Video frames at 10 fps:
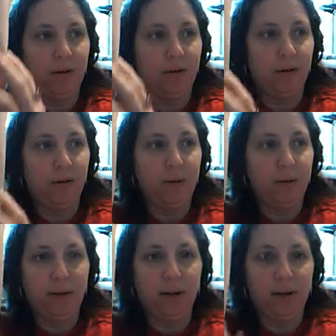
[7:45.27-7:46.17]
all the way
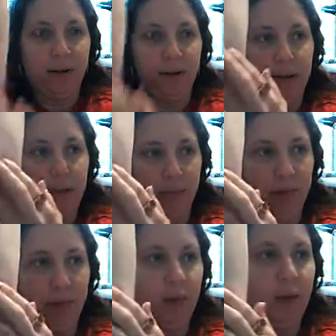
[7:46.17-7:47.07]
down to my
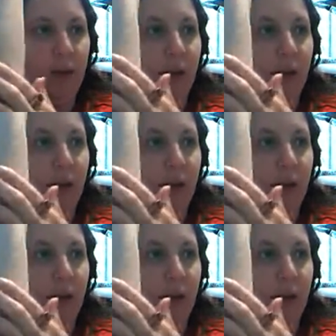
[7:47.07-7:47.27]
elbow.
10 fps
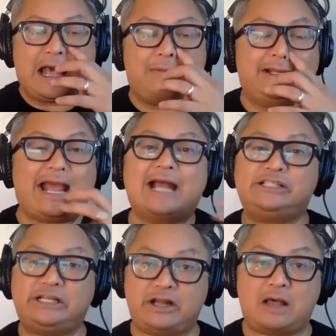I mean, had
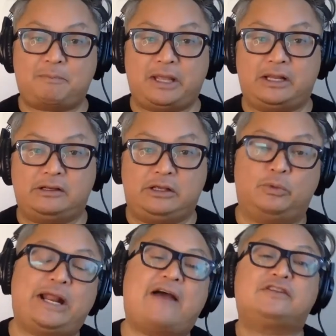she not been, you
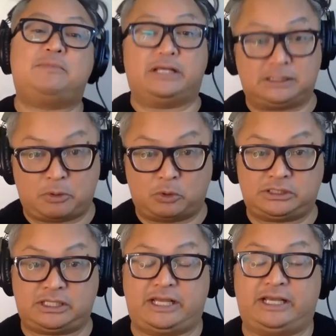would have to be
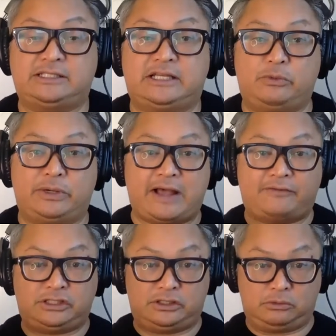exposed to things, and you would
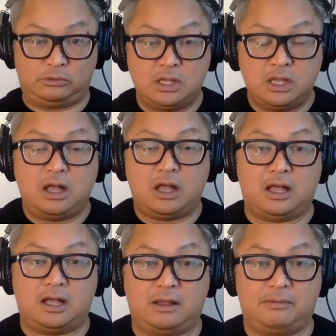have to
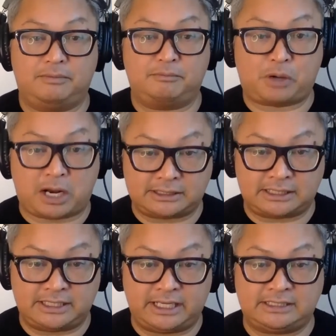um,
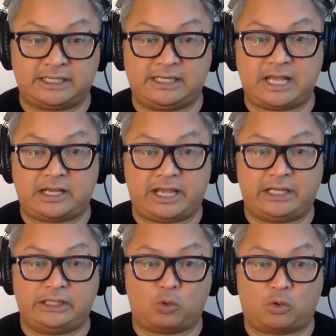process things at a young age, or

==================================================

__EXERCISE__.
Repeat the data word for word; drop the pictures.

__WRITTEN RESPONSE__.
Video frames at 10 fps:
[7:45.27-7:46.17]
all the way
[7:46.17-7:47.07]
down to my
[7:47.07-7:47.27]
elbow.
10 fps
I mean, had
she not been, you
would have to be
exposed to things, and you would
have to
um,
process things at a young age, or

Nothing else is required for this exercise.